La Proie pour l’ombre

Attaquer ceux qui s’opposent à l’ouverture des frontières, sur le terrain de la haine et du mépris est non seulement une erreur foncière de discernement, mais surtout un manque d’écoute qui coupe court à toute tentative de dialogue. Bien que la haine et le mépris ne soient pas toujours absents de ces discours, il est clair que là n’est pas leur motivation première, tout du moins chez les chrétiens. Si l’on tend l’oreille du côté des partisans catholiques de la fermeture des frontières, on entendra des variations plus ou moins rationnelles d’un même sentiment : la peur. Que ce soit du côté des thèses extrêmes du grand remplacement, ou de ceux qui craignent simplement un abaissement du niveau de vie ou une corruption de la culture française, le maître-mot est toujours celui du danger. Les catholiques reconnaissent quasiment tous la nécessité de sauver ceux qui sont dans la détresse ; c’est par peur, par calcul rationnel d’une catastrophe à venir bien plus que par manque de compassion qu’ils refusent d’ouvrir les frontières.

De là, deux questions s’imposent : y a-t-il un danger réel ? Et si oui, justifie-t-il la fermeture des frontières ?

La première de ces questions n’est pas du ressort de ce court article et relève d’une analyse sérieuse et poussée des réelles causes et effets des migrations en France ; les études rigoureusement frivoles sont légions, et semblent avoir pris possession du débat, d’où elles doivent être chassées. Une simple comparaison du taux d’immigration et du taux de chômage français n’est pas un argument pour démontrer quoi que ce soit, et le constat, si étonnant soit-il, que le minaret n’est pas en osmose esthétique avec la pureté de l’architecture française, ne démontre en rien l’incompatibilité des cultures.

La deuxième de ces questions mérite ici une plus grande attention, car il s’agit d’interroger le rapport des catholiques au danger. Et devant l’étonnant constat du « danger » employé comme fer de lance politique chrétien, une question vient à l’esprit : depuis quand les catholiques ont-ils peur ? Force est de constater que l’essentiel du message chrétien est fondé sur le fait que rien n’est censé pouvoir affecter profondément celui qui s’en remet à Dieu. Certes, la Providence n’est pas une raison pour ne pas faire montre de prudence face au mal qui vient, mais la chose mérite d’être étudiée de plus près.

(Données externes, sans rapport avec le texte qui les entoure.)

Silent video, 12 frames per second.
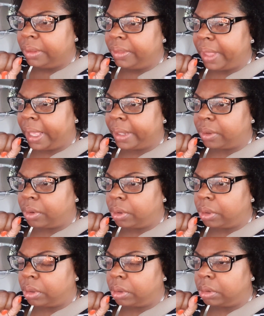that
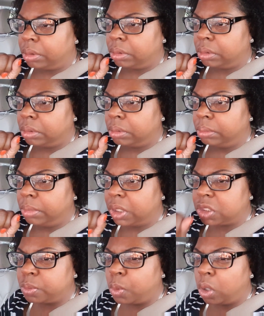are
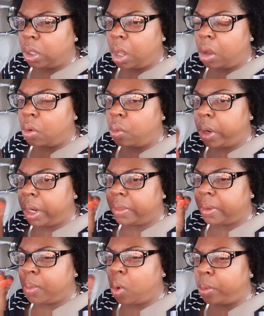much more long wear.
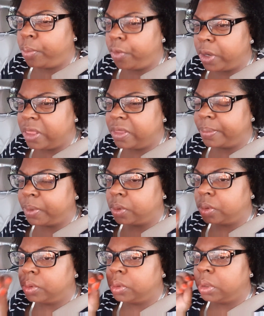They're more
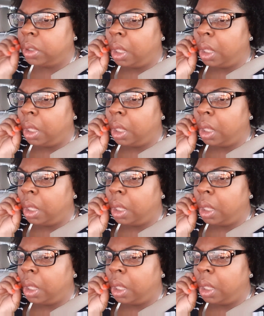breathable.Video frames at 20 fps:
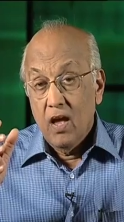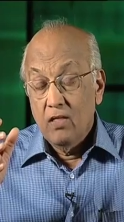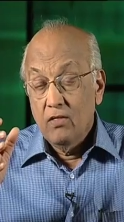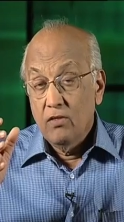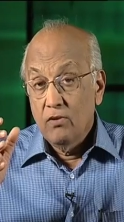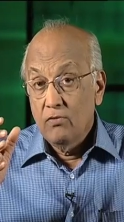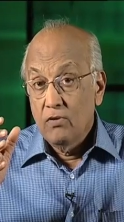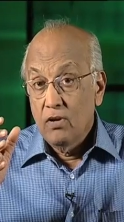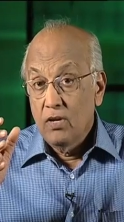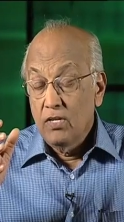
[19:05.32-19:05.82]

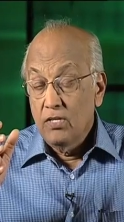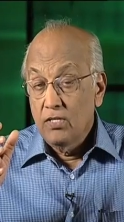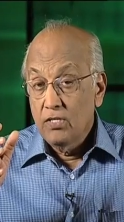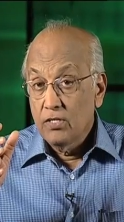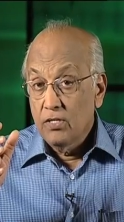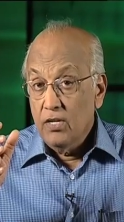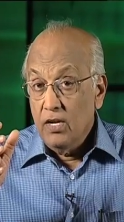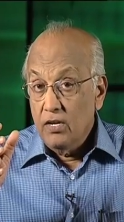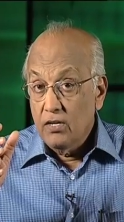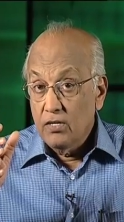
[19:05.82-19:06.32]
And the
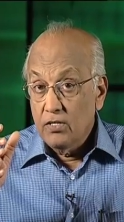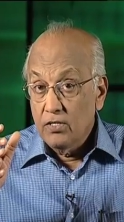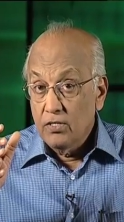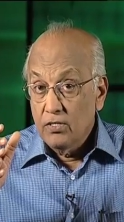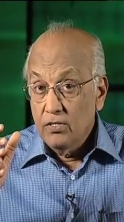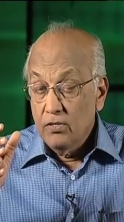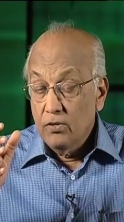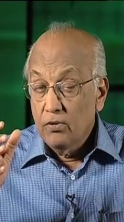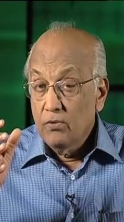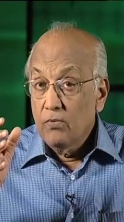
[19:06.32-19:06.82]
religious
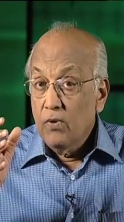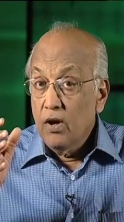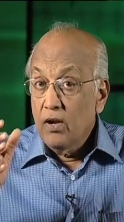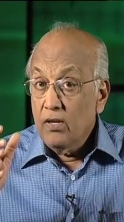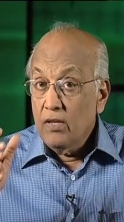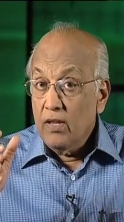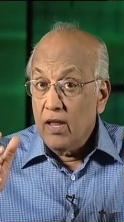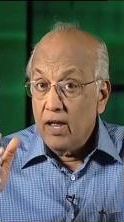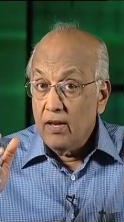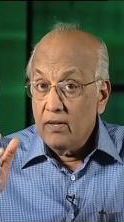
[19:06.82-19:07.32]
leaders don't
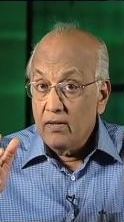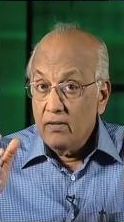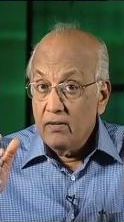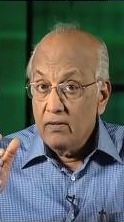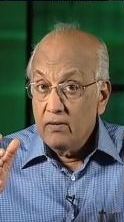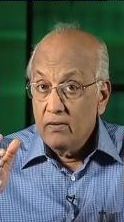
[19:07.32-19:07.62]
want that.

Car pour justifier la fermeture des frontières, il faut réussir à prouver que le danger encouru est de plus grande importance que les vies en jeu ; car des vies sont en jeu. Comme souvent, la réponse est dans la question. Que l’ouverture des frontières soit une promesse d’appauvrissement, un menace de remplacement culturel, ou un danger de persécution, aucun de ces maux à venir ne semble surpasser la mort où la misère promise à la plupart des migrants. Si, comme l’affirment les plus alarmistes, le danger est réel, l’ouverture des frontières équivaudrait à un sacrifice de la part des français. Sacrifice d’argent, d’unité culturelle, de sécurité. Mais cela change-t-il quelque chose pour nous autres, chrétiens ? Depuis quand refusons-nous le sacrifice ? Le sacrifice par amour et dans le but de sauver n’est-il pas le cœur du christianisme ? Loin de nous l’idée de dire qu’il s’agit là d’une chose facile, mais les catholiques sont là face à un choix qui les mets devant l’exigence, par trop sous-estimée, de leur propre religion.

Il ne reste donc plus grand-chose à dire. Si Dieu veut la disparition de la France comme il a voulu la disparition de Rome, qu’importe-t-il aux catholiques ? La France passera, mais le Royaume de Dieu ne passera pas. Quels que soient les bienfaits et les merveilles d’un ancrage culturel fort et historique, l’attachement à la terre ne doit jamais prendre le pas sur l’attachement au Royaume de Dieu. Pas plus que ne le doivent l’argent, la sécurité ou la paix civile. Les catholiques français sont, une fois de plus, face à un choix exigent et il s’agit, comme toujours depuis 2000 ans, de ne pas lâcher la proie pour l’ombre.